Le ministre regrette que des groupuscules opèrent à l’intérieur d’Air Mauritius « sans aucune fidélité ». Chaque groupuscule, indique-t-il, représente un parti politique. « Ce genre de politique n’est pas bon pour le pays », soutient-il.

Stratégie économique

Revenant sur « la réussite de Maurice », Vishnu Lutchmeenaraidoo souligne que nous sommes passés « d’une stratégie de survie en 1983 à un pays avec un développement économique spectaculaire ». « Cette année, la situation est complètement différente. Nous ne sommes plus dans une situation économique de survie, mais plutôt une situation où nous pouvons aspirer à devenir une grande puissance régionale. Chaque Mauricien a le potentiel de construire le pays et d’en faire un pays phare. C’est d’ailleurs la phase deux de la stratégie économique ».

Le ministre des Affaires étrangères explique que la nouvelle stratégie est basée sur une vision de l’île Maurice en tant qu’État océan, un pays qui peut aspirer à gérer une zone maritime de 2,3 millions km2, connectée avec la région asiatique, africaine et australienne. Tout repose sur quatre piliers énumérés par le ministre, soit l’économie océanique, le port, la stratégie africaine et la tendance numérique.
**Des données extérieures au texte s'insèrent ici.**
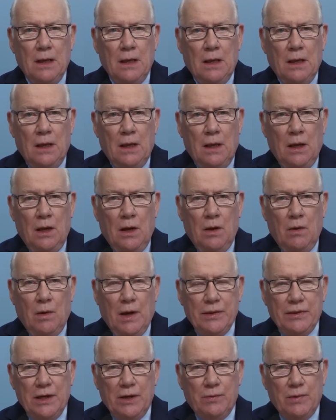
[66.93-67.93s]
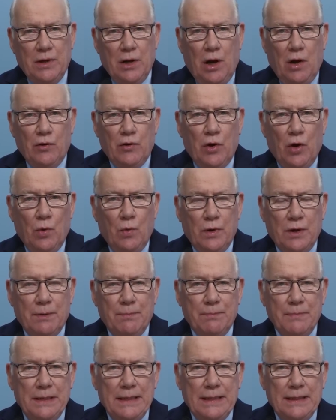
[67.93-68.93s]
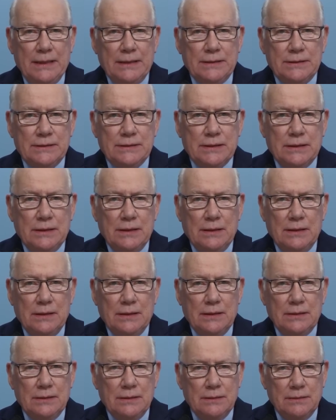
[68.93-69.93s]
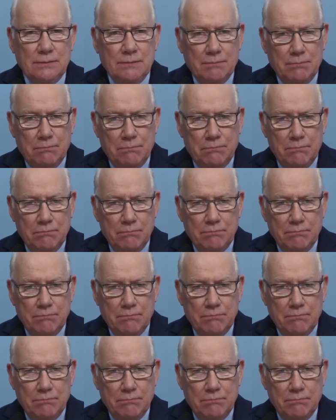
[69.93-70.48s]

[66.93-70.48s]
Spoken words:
he explains to us why we should submit to the governingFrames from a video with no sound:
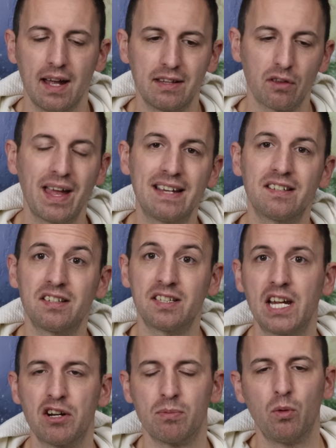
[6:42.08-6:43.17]
Now that is a
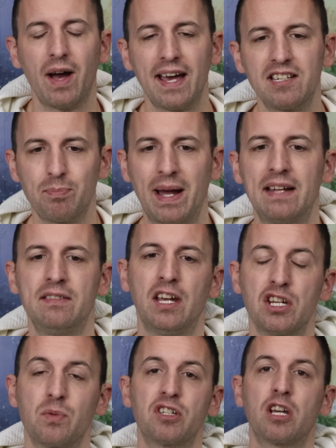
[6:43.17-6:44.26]
steerable S-band
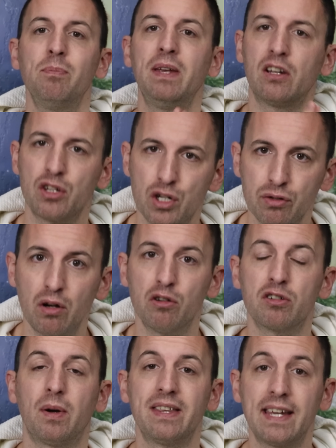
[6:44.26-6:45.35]
dish which can be
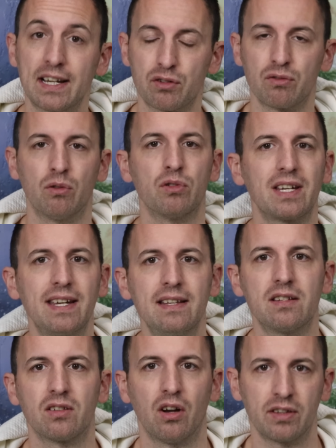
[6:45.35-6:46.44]
controlled by the astronauts
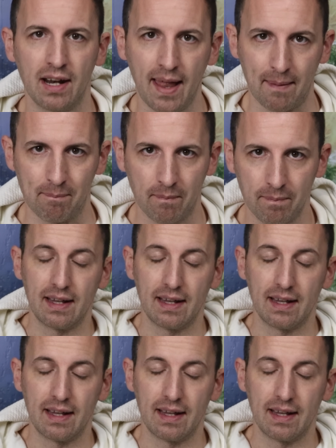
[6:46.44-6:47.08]
inside the LEM.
« Maurice est appelé à devenir un centre numérique pour la région africaine. Dans dix années, nous serons, pour l’Afrique, un phare sur le plan numérique à tous les niveaux. Dans le secteur de la pêche, je suis en négociations avec Bruxelles pour la mise sur pied d’un système électronique de contrôle de prise de poissons », soutient le ministre.
L’intervenant est également revenu sur les smart cities. « En 2015, j’avais annoncé la création de 13 smart cities. La construction de cinq d’entre elles a déjà commencé. Ensuite, il y a des projets de modernisation à Port-Louis. La capitale sera appelée à devenir une ville importante pour vivre, pour le commerce et pour les loisirs. Le projet a été alloué à des compagnies du secteur privé ».
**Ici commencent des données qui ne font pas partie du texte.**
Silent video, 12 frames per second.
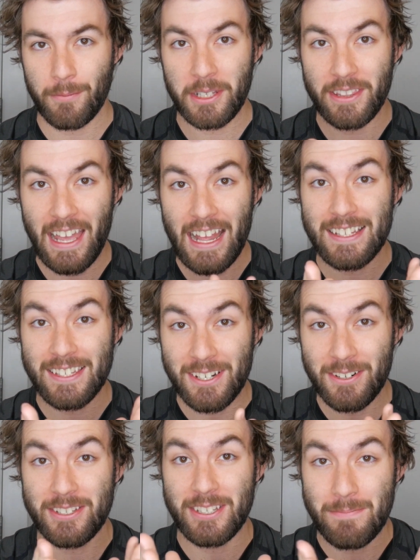When that
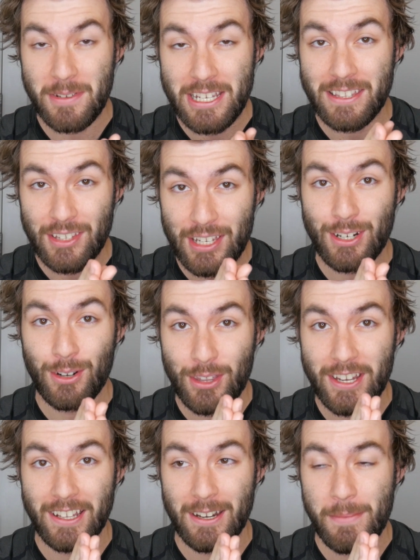starts to be a thing you're
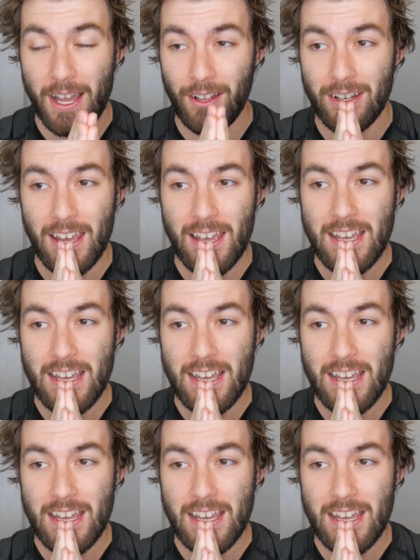thinking about,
Vishnu Lutchmeenaraidoo annonce que le ministère des Affaires étrangères connaîtra divers changements dans les mois à venir. Une restructuration est à l’agenda. Ensuite, le ministère disposera d’une plateforme informatique pour les travaux et d’une plateforme de diplomatie économique. « Cette plateforme permettra à chaque officier, ensemble avec le consul honoraire et l’ambassadeur, de prendre des décisions dans les plus brefs délais ».
Pour lui, 2018 sera une année « challenging mais fertile ». Il a annoncé la création de deux ambassades, une au Kenya et une autre au Ghana. Ce sera aussi l’occasion de consolider un partenariat avec l’Europe, plus particulièrement avec Bruxelles. Maurice signera, en outre, trois accords multilatéraux, notamment avec l’Inde et la Chine. Maurice a ratifié un Trilateral FTA avec le COMESA, grâce à laquelle l’île touchera 800 millions de consommateurs.
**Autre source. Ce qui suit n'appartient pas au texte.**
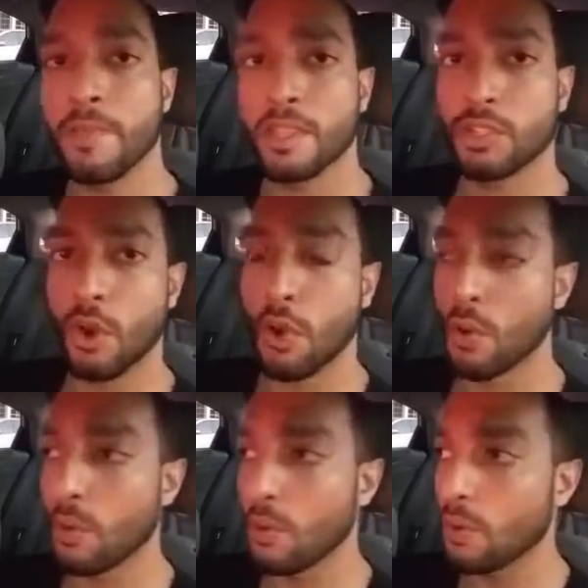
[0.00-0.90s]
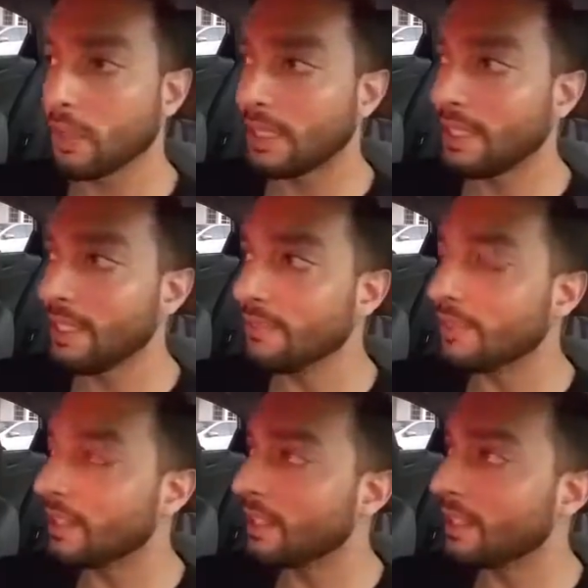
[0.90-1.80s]
So
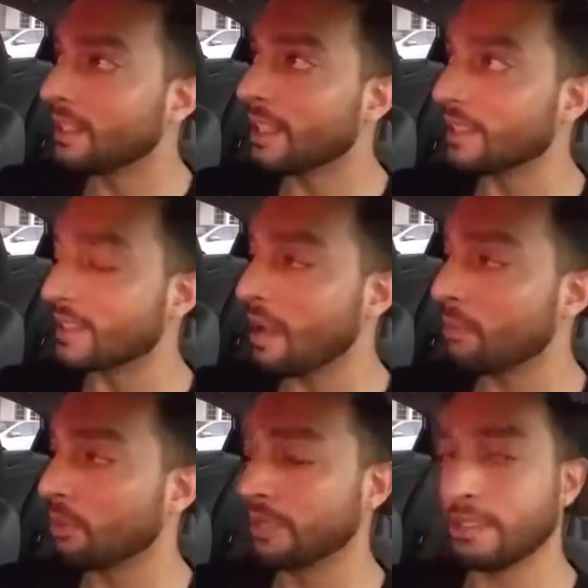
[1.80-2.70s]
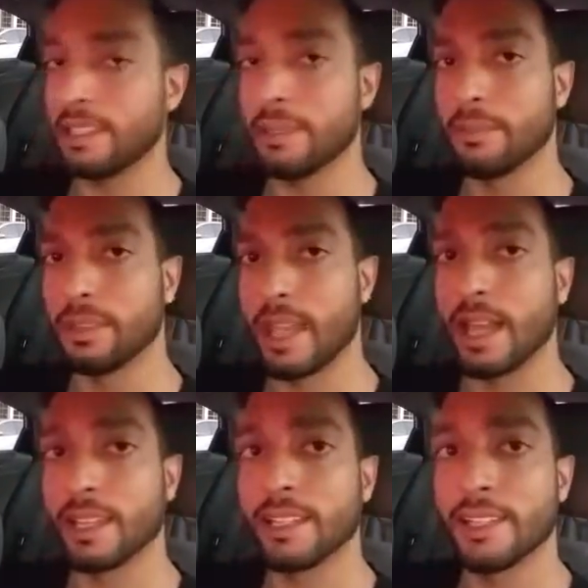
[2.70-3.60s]
even in the example, it seems
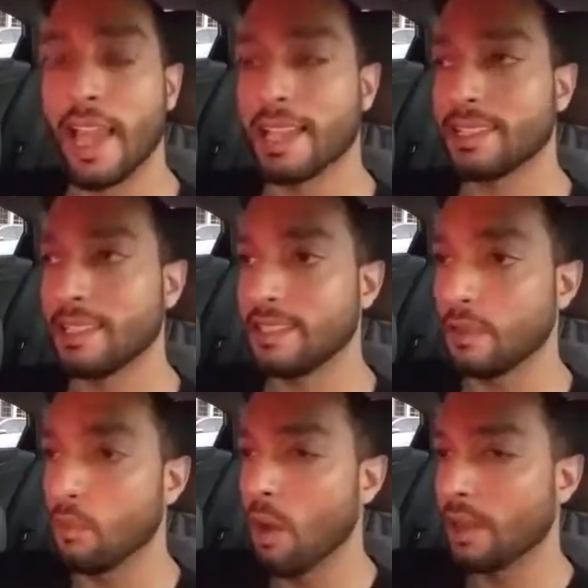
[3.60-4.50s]
that the SEC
Le ministre indique qu’il préside actuellement la COI. À partir de janvier, il présidera également le groupe de contact sur la piraterie pour combattre ce fléau dans l’océan Indien. Aussi attendus en 2018, le Maritime Security Meeting avec les pays de la région, une messe à Madagascar sur l’autosuffisance alimentaire, une messe à La Réunion sur le phénomène digital et enfin l’African Economic Platform prévue en mars 2018.
Par ailleurs, Vishnu Lutchmeenaraidoo a remis l’Exequatur au Dr Sheereen Bibi Banu Jaulim, nommée Consul honoraire de Maurice en Ohio, aux États-Unis. La jeune professionnelle dans le domaine médical, avance qu’elle a accepté cet honneur en toute humilité et dit vouloir être au service des Mauriciens aux États-Unis ainsi ceux qui souhaitent y aller.